Juillet 2025, Indianapolis. Gabby Williams, maillot du Seattle Storm, s’avance sous les applaudissements : première Française de l’histoire sélectionnée pour le All-Star Game WNBA. L’image est forte, presque fondatrice. Comme Tony Parker en NBA deux décennies plus tôt, Williams incarne un basculement : les Françaises ne se contentent plus d’exister dans la ligue américaine, elles visent désormais les grandes distinctions individuelles. PAR RUBEN DIAS. Extrait du WOMEN SPORTS N°38.
« C’EST POSSIBLE »
Quand la WNBA a annoncé sa sélection All-Star, c’est certes une récompense pour une saison solide, mais pas seulement. Derrière la ligne de stats, une autre se dessine. Celle de la reconnaissance d’une joueuse tricolore, parmi les meilleures du monde. « Gabby prouve qu’on peut être All-Star avec un passeport français, résume son agente », Lindsay K. C.
DES PIONNIÈRES À LA RECONNAISSANCE
Avant Williams, d’autres avaient osé : Isabelle Fijalkowski (Cleveland, 1997), Laure Savasta (Sacramento), puis Gruda, Ayayi, Berthieu, Lawson-Wade… Mais leurs expériences, souvent brèves, restaient celles d’éclaireuses. Marine Johannès a apporté le style, la magie virale des passes impossibles. Williams, elle, apporte la légitimité institutionnelle.
• 11 joueuses tricolores ont foulé les parquets depuis
• 2025 : record avec 6 Françaises sous contrat (Williams, Johannès, Rupert, Salaün, Leite, Lacan, Malonga)
DE PARKER À WEMBANYAMA : L’INSPIRATION MASCULINE
Le parallèle s’impose. En 2006, Tony Parker devient le premier Français All-Star en NBA. Son parcours ouvre la voie à une génération qui collectionnera les récompenses : Rudy Gobert (3× Defensive Player of the Year), Victor Wembanyama (Rookie of the Year 2024), Nicolas Batum finaliste All-Defensive Teams. Ce précédent a transformé les perceptions : de « bons Européens » à « stars incontournables ». Aujourd’hui, voir un Français dans le top 10 de la draft n’est plus une surprise… c’est une habitude.

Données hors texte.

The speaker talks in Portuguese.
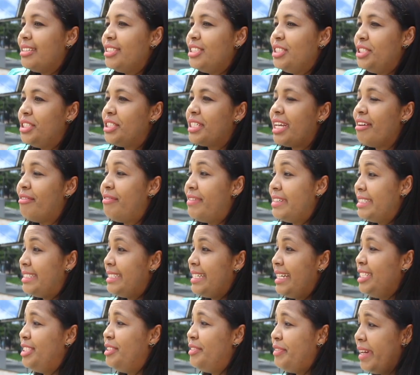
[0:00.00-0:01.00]
ano a gente quer
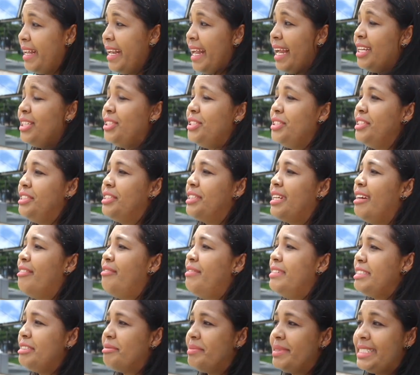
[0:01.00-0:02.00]
fazer diferente, a gente quer
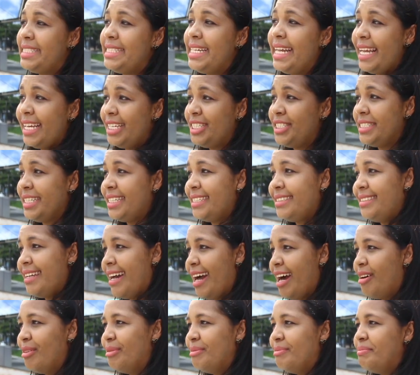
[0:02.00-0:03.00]
fazer uma ceia de
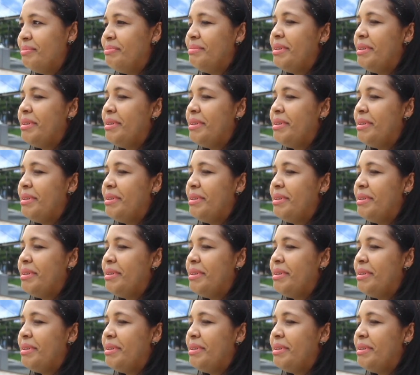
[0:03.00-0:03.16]
Natal.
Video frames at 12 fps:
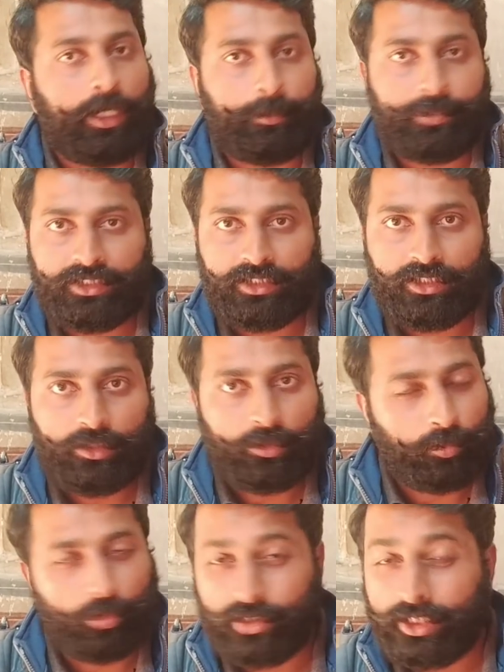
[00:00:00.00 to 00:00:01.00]
आपत्ति
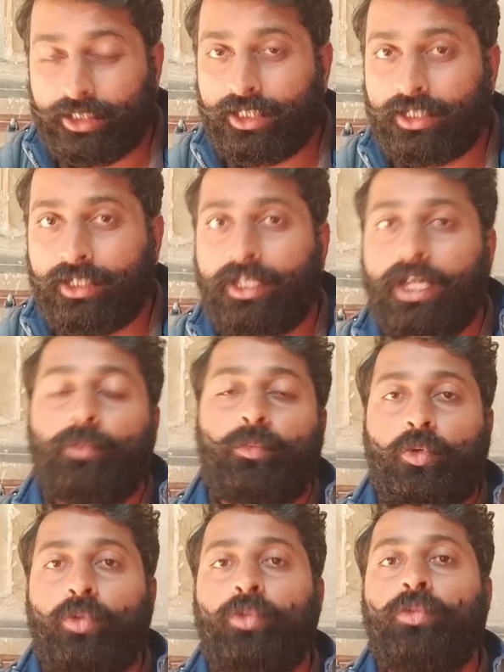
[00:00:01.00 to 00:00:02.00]
बोर्ड ने देख ली अब
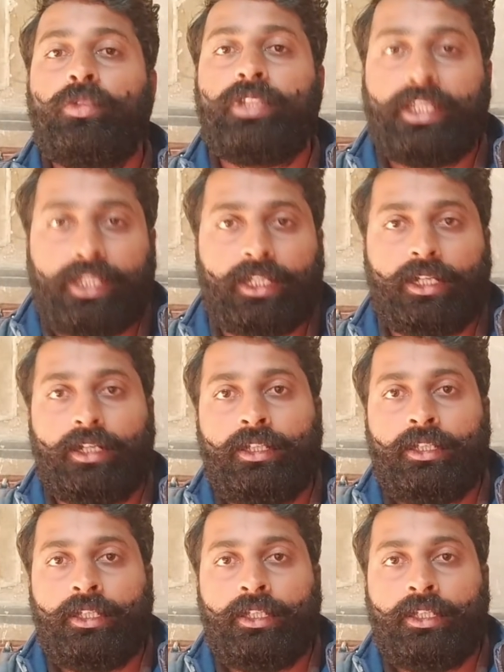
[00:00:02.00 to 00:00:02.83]
बोर्ड उनको देखेगा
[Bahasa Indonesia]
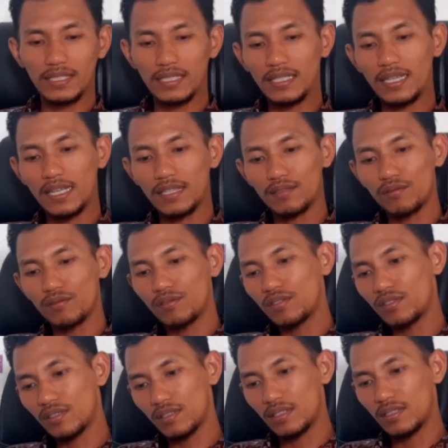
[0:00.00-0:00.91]
kasus
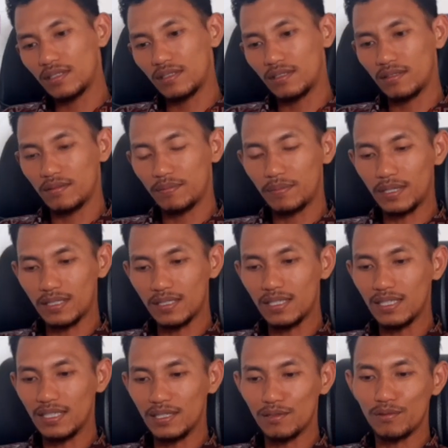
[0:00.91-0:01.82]

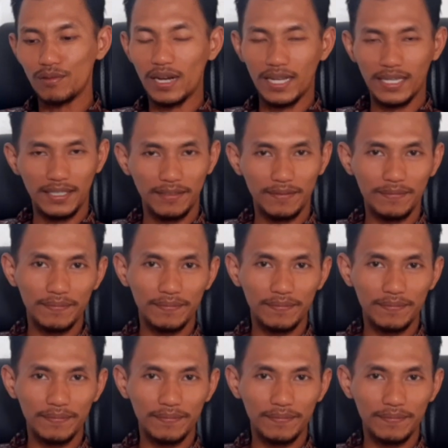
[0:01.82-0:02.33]
perselingkuhan.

Chez les femmes, Williams pourrait jouer ce rôle de détonateur : la première à prouver que le plafond de verre existe… mais se brise !
MALONGA, L’EFFET WEMBY AU FÉMININ ?
Draftée en 2e position en 2025 par Seattle, Dominique Malonga incarne déjà le futur. Son physique, sa polyvalence et son aplomb rappellent un certain Victor Wembanyama. Elle rêve de « changer le jeu » en WNBA. Derrière elle, Carla Leite, Iliana Rupert, Leïla Lacan et Janelle Salaün forment une génération dense et ambitieuse.
LE DÉFI : TRANSFORMER LA PRÉSENCE EN TROPHÉES
Être sélectionnée All-Star, c’est entrer dans la vitrine. Mais viser un titre de Defensive Player of the Year ou Rookie of the Year exige plus : un rôle majeur dans une franchise qui gagne, une médiatisation continue, une constance statistique.
Les ingrédients que les Bleus ont su réunir côté masculin. « On en est au moment où la France arrête de fournir des joueuses, et commence à produire des stars », analyse une coach WNBA.
• MVP : aucune Française encore
• Rookie of the Year : jamais remporté par une Européenne
• Defensive Player of the Year : dominé par Lisa Leslie, Tamika Catchings, Sylvia Fowles
• All-Star : Gabby Williams (2025), une première
UNE PLACE À PRENDRE
De Fijalkowski à Savasta, il a fallu presque trente ans. Mais aujourd’hui, avec Williams All-Star et Malonga top pick, le discours change. Les Françaises n’ont plus à justifier leur place, elles peuvent viser l’excellence. Comme Tony Parker jadis, Williams ouvre un boulevard. Derrière elle, une génération entière est prête à courir.